Why it pays to follow the leader…

Why it pays to follow the leader…

In every wolf pack, you have an alpha.

The alpha is the leader, the one who guides and keeps control of the rest of the pack

The rest of the pack is actually just the wolf’s offspring and sometimes the weak offspring die…

Let’s consider this for a second… why would the weak offspring die?

My bet is that they stop following the strong leader and get caught out in a cold winter, or get hunted down by another pack…

The markets operate in pretty much the same way…

We are the offspring in this game and the big banks, hedge funds, and people with multi million pound accounts are the alpha wolves.

They are the hunters who are able to push the market around… start new trends… take us out and have more liquidity for their larger orders.

So what can we do to identify which way the larger players want to send the market?

Well… there’s a little thing known as the Commitment of Trader’s Report (COT) that is released by the Commodity Futures Trading Commission (CFTC) – a US regulator – every Tuesday.

The Commitment of Trader’s Report displays the changing positions of market participants on US futures exchanges. You can view the latest report here.

However, deciphering that report can be an absolute headache. It’s used more as just a data source than anything to take information from.

I much prefer looking at the report as a chart – see the chart below for the Euro FX (Euro futures):


Click image to enlarge. Source: barchart.com

Let me explain this chart to you…

The line we want to focus on is the green one in the bottom section of the chart.

This shows the positioning of the large speculators. These are the guys that drive the trends that we see in the markets.

Note that they work in opposite to the red line…

The red line shows us commercial speculators. These are the firms that are hedging their business activities. This might be Apple, Amazon, Tesla or Tesco, for example.

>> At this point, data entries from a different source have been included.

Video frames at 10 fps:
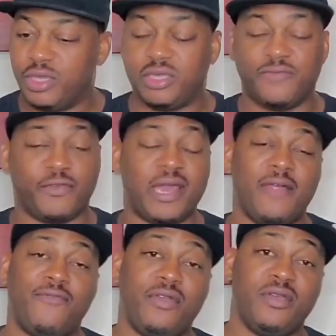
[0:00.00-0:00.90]
really good for
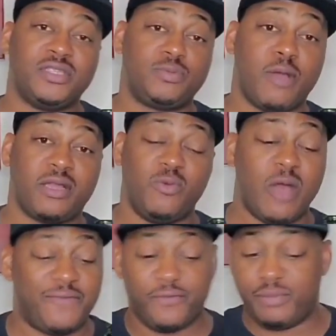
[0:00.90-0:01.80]
California
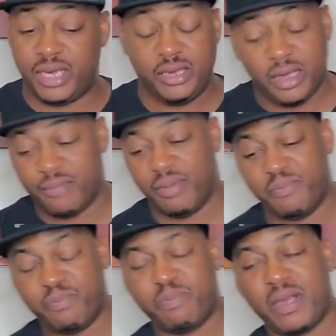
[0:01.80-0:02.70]
sparkling wine for me. I'm
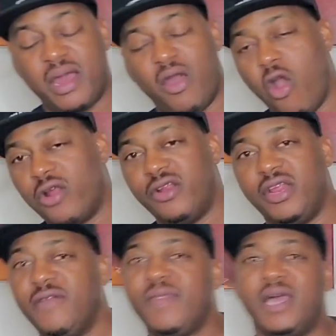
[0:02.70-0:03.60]
kind of hard
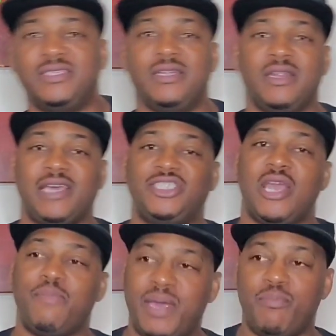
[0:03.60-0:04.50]
on it. I tend to like
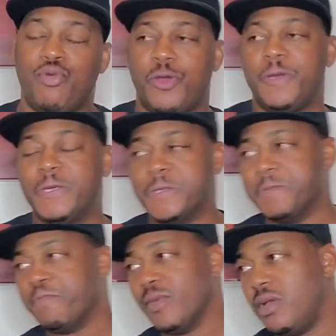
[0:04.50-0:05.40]
champagne more.
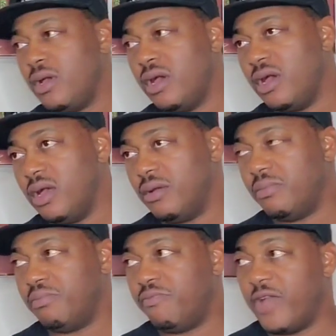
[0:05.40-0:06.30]

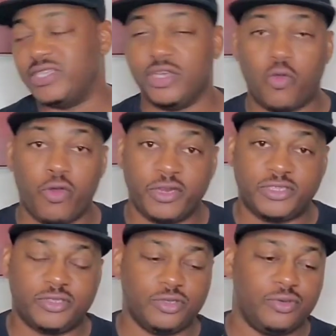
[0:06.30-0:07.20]
Fancy
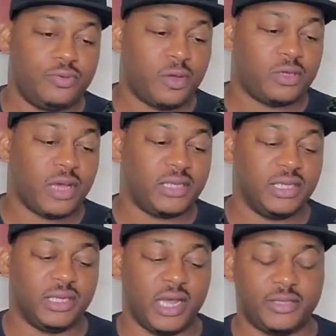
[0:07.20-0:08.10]
accordance too. I
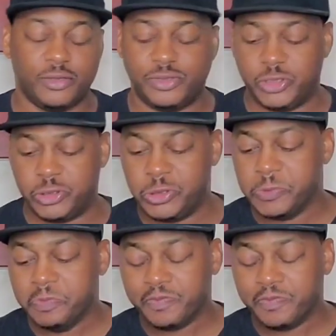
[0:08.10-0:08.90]
tend to like those too.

When the market is rising, they may seek to hedge any Euro denominated currency risk and so they sell futures when the market is rising, and buy futures when the market is falling.

Therefore, the large speculators (green line) buy when these guys are selling, and sell when these guys are buying.

Take a look back at the chart and note the horizontal and vertical black lines I’ve drawn on…

When the green line started rising (and the speculators started closing their short positions), the price started to rise.

When we reached 1.14, the speculators flipped their bias to net long Euro. That is when we had the breakout above 1.14 and the rally up to 1.20.

You can clearly see that looking at COT data is a very handy way to see where the market wants to go…

Here’s another example for you – have a look at the following charts showing Gold and the AUD.


Click image to enlarge. Source: barchart.com


Click image to enlarge. Source: barchart.com

Now, before I explain what you can see in those charts, let me firstly tell you about the correlation between Gold and the Aussie Dollar…

Australia produces a hell of an amount of gold. This means that there is a flow of money between mining firms and the firms that buy gold to produce goods to sell to consumers.

Therefore, it is only right that the Australian dollar would follow gold demand.

Now, take a look at the green line on both charts again (positioning of the large speculators). Note that both increased in long positioning at the same time.

(For the Gold chart, the red line is producers – they will always be selling to demand which is why producers cannot turn net long and speculators cannot turn net short).

Remember, COT positioning helps for longer-term position traders.

But it can also help us with deciding when a trend is going to change as well…

Take a look back at the Gold chart above. Note the extreme positioning of the red and green lines. They are currently at the same extreme levels of the past three years.

Now a look at the price action, which is slightly easier to view in the chart below:


Click image to enlarge. Source: tradingview.com

This is very bearish. There is a wick to the upside, but a bearish candle that shows absolutely no buyers on the weekly open (there is no wick up on the red candle).

If we combine that with our extreme net positioning on Gold, we can see that there is a case to be made to remain short to the next support level at $1293.

Using the trend clues made by the bigger players can really help boost your trading…

And remember: never try to fight them, since they will make you the beta of the pack.